Step 103: and performing risk identification on the feature words of the target object on each information dimension by using the risk identification model corresponding to each information dimension to obtain a credit rating result corresponding to each information dimension of the target object.
The risk identification model is obtained by utilizing a plurality of training feature word sets with credit rating labels for training, and the credit rating result of the target object on one information dimension finally obtained represents the credit risk of the corresponding target object on the corresponding information dimension.

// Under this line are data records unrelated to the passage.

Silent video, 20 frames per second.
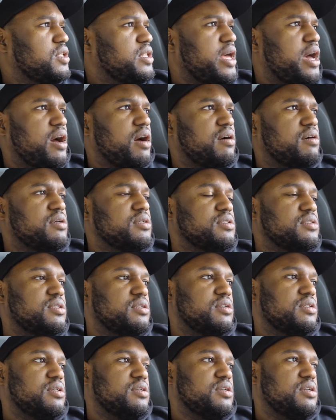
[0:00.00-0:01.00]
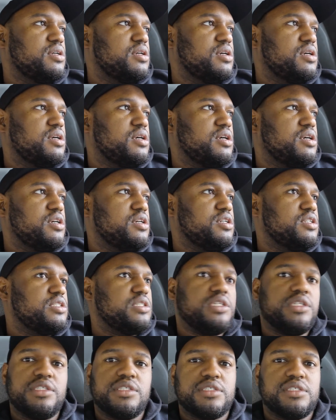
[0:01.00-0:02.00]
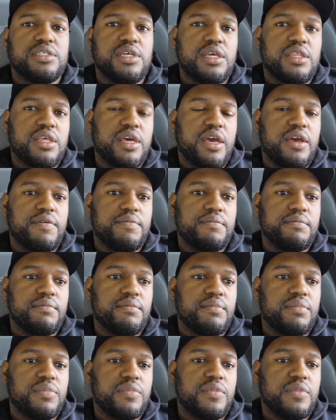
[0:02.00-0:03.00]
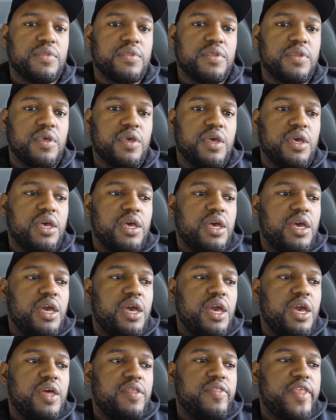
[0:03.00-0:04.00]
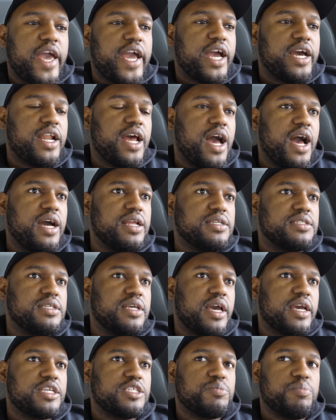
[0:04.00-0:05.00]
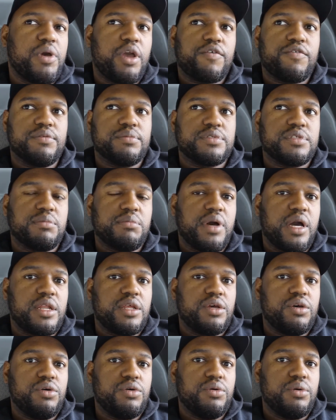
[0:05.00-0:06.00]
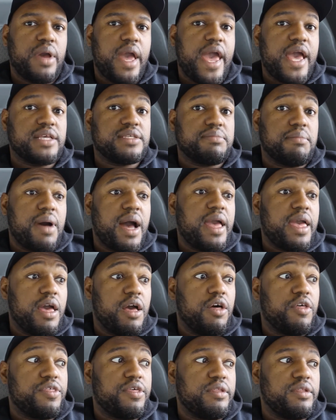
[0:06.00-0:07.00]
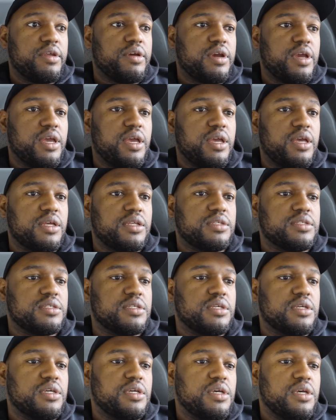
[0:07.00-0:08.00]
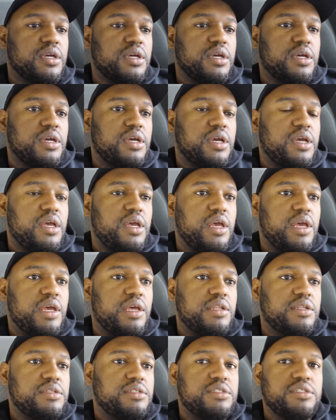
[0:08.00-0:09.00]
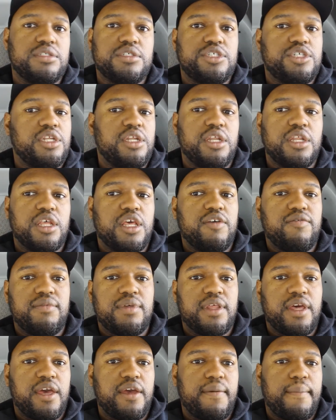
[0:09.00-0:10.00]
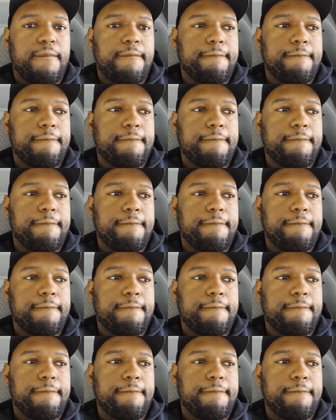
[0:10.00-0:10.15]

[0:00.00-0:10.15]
Now, she didn't say that. And that kind of honesty I expect from somebody who has my health in their hands. And she didn't give me that.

For example, in this embodiment, a plurality of risk identification models are pre-constructed, each risk identification model corresponds to one information dimension, such as a risk identification model corresponding to an operation status dimension and a risk identification model corresponding to an industrial and commercial information dimension, and the like, then the risk identification models in the corresponding information dimension are trained by using a plurality of training feature word sets with credit rating labels corresponding to each information dimension, the trained risk identification models can rate the credit of the target object in the corresponding information dimension to obtain a credit rating result of the target object in the information dimension, and the credit rating result of the target object in the information dimension can represent the credit risk of the target object in the corresponding information dimension, and if the credit rating result of the enterprise a in the operation status dimension represents that the credit risk of the enterprise a in the operation status dimension is higher, the credit rating result of the enterprise B in the industrial and commercial information dimension represents that the credit risk of the enterprise B in the industrial and commercial information dimension is low, and the like.
In an implementation manner, the risk identification model in this embodiment may be a deep learning model constructed based on a machine learning algorithm, such as a deep learning model constructed based on a convolutional Neural network cnn (convolutional Neural networks), or the like.
According to the above scheme, in the knowledge graph-based credit rating method provided in the embodiment of the present application, after a target corpus is obtained, a pre-constructed knowledge graph is used to perform word extraction on each sentence in the target corpus to obtain a plurality of feature words corresponding to the target corpus, where the feature words include feature words of at least one target object in at least one information dimension, and thus, a risk identification model corresponding to each information dimension is used to perform risk identification on the feature words of the target object in each information dimension to obtain a credit rating result corresponding to each information dimension of the target object, so as to represent the credit risk of the corresponding target object in the corresponding information dimension. Therefore, in the embodiment, the feature words in multiple information dimensions are extracted by using the knowledge graph, so that the feature content input into the deep learning model is enriched, and the accuracy of the obtained credit rating result is improved.
In one implementation, the knowledge-graph in the present embodiment may be obtained by the following method, as shown in fig. 2:
step 201: structured data stored in a relational database is read.
The relational database is a database storing structured data related to target objects, for example, the registration database includes structured data of stores, brands, users, and the like, and the structured data is related to at least one target object, such as a business, an individual, and the like.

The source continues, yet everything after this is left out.